Le tapé la boca con la mano. No hubiese podido soportar que culpara a su madre.

– ¡Calla! No nombres a nadie… Veamos, ¿cuánto te han ofrecido? ¿Un millón? ¿Quinientos mil? ¿Menos? ¡No es posible! ¿Trescientos? ¿Doscientos?

Sacudía la cabeza lastimosamente.

– No, una renta -dijo en voz baja-. Esto es lo que nos ha tentado. Era más seguro. Doce mil francos anuales.

– ¿A partir de hoy?

– No, en cuanto hubieran entrado en posesión de la herencia… No habían previsto que usted quisiera hacerlo rápidamente… Pero, ¿es demasiado tarde?… Cierto es que ellos hubieran podido perseguirnos judicialmente…, a menos de engañarlos… ¡Ah, qué bestia he sido!

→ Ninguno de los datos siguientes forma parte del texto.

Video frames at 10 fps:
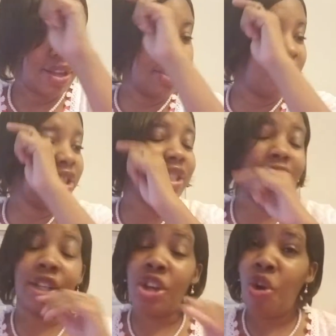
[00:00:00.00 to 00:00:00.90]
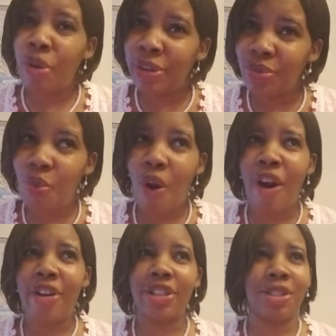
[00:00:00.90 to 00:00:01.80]
Jesus said, Go and
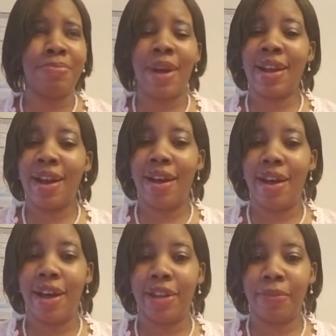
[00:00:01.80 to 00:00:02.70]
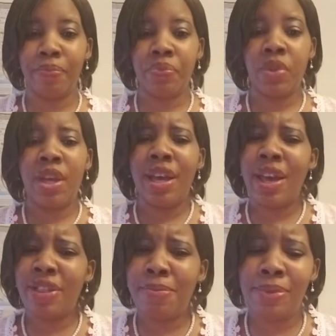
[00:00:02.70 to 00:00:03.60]
wash, my God.
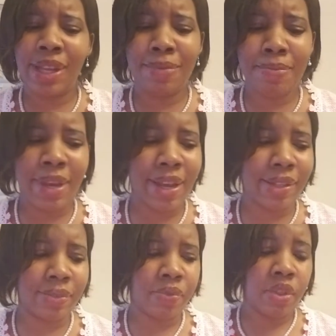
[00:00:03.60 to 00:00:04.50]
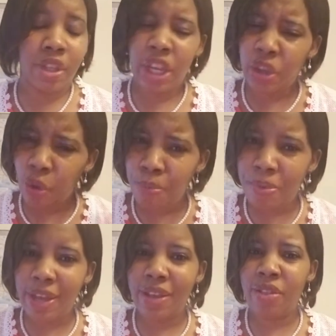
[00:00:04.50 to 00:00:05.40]
And the blind man, he
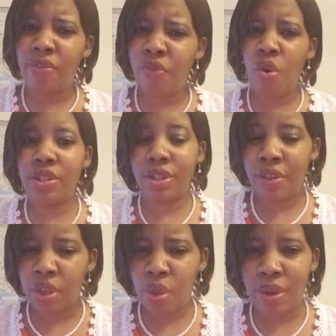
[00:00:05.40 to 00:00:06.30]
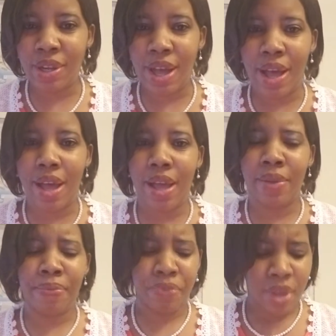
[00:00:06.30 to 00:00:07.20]
obeyed the voice of the Lord God.
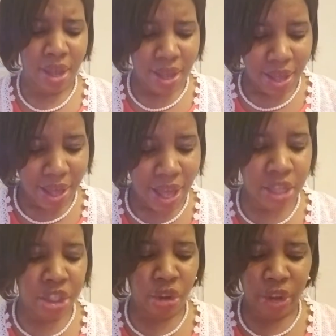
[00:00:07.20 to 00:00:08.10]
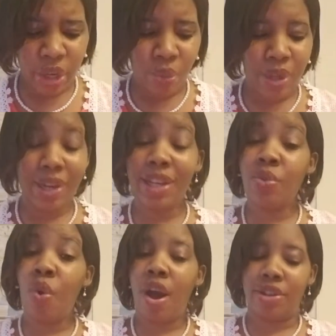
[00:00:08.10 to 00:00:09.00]
And so he went and he
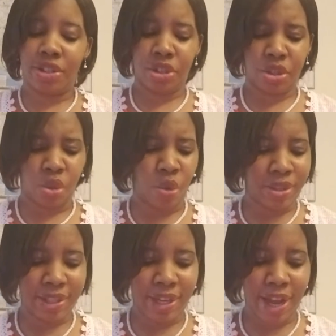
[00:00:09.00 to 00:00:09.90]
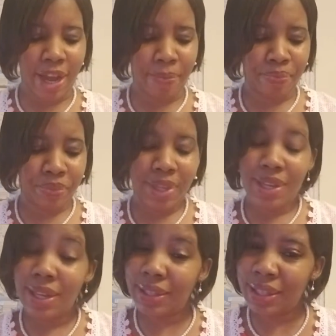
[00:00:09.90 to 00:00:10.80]
washed, glory to God.
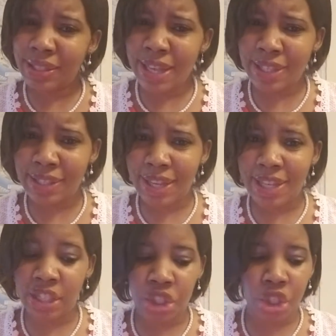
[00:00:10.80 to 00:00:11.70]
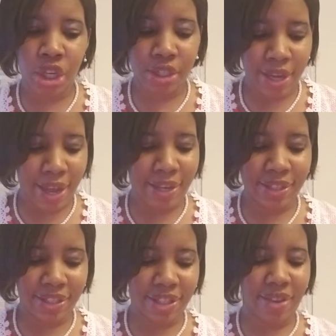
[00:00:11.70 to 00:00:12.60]
And the text says in John 9 and
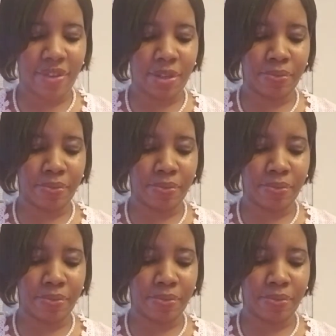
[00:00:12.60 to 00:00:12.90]
7,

He sido bien castigado…

Lloraba desagradablemente, sentado sobre la cama. Colgaba una de sus enormes manos, hinchada de sangre.

– También yo soy hijo suyo -dijo después-. No me abandone.

Y con un torpe ademán intentó pasar su brazo bajo mi cuello. Me desprendí de él, pero dulcemente. Me dirigí a la ventana y, sin volverme, le dije:

– A partir del primero de agosto recibirá usted mil quinientos francos mensuales. Inmediatamente tomaré las disposiciones necesarias para que se le pase esta renta durante el tiempo que le quede a usted de vida. En caso de que usted muera, la renta será entregada a su madre. Naturalmente, mi familia debe ignorar que conozco la conspiración de Saint-Germain-des-Prés -se sobresaltó al oír el nombre de la iglesia-. Es inútil que le diga a usted que a la menor indiscreción que cometa lo perderá todo. Como desquite, me tendrá usted al corriente de todo lo que se trame contra mí.

Sabía ya que no se me escaparía nada y que a Roberto había de costarle mucho traicionarme en esta ocasión. Le di a entender que no tenía interés alguno en verle ni a él ni a su madre. Deberían escribirme al apartado, al número de costumbre.

– ¿Cuándo se van de París sus cómplices de Saint-Germain-des-Prés?

Me aseguró que la víspera habían tomado el tren de la noche. Interrumpí inmediatamente la afectada expresión de su gratitud y sus promesas. Sin duda, debía de estar estupefacto. Una divinidad fantástica, de imprevisibles designios y a la que él había traicionado, le cogía, le soltaba y volvía a cogerle… Cerraba los ojos y dejaba hacer. Con el espinazo inclinado y las orejas gachas, se llevaba, abatido, el hueso que le había arrojado.

Al salir, se volvió y me preguntó cómo recibiría aquella renta, por qué intermediario.

– La recibirá usted, y es bastante -le dije secamente-. Cumplo siempre lo que prometo. Lo demás no le importa a usted nada.

Con la mano en el picaporte, vaciló aún.

– Me gustaría más que fuese un seguro de vida, una renta vitalicia…, algo parecido, en una sociedad seria… Me sentiría más tranquilo; no estaría preocupado…

Abrí violentamente la puerta que él había entreabierto y lo empujé al pasillo.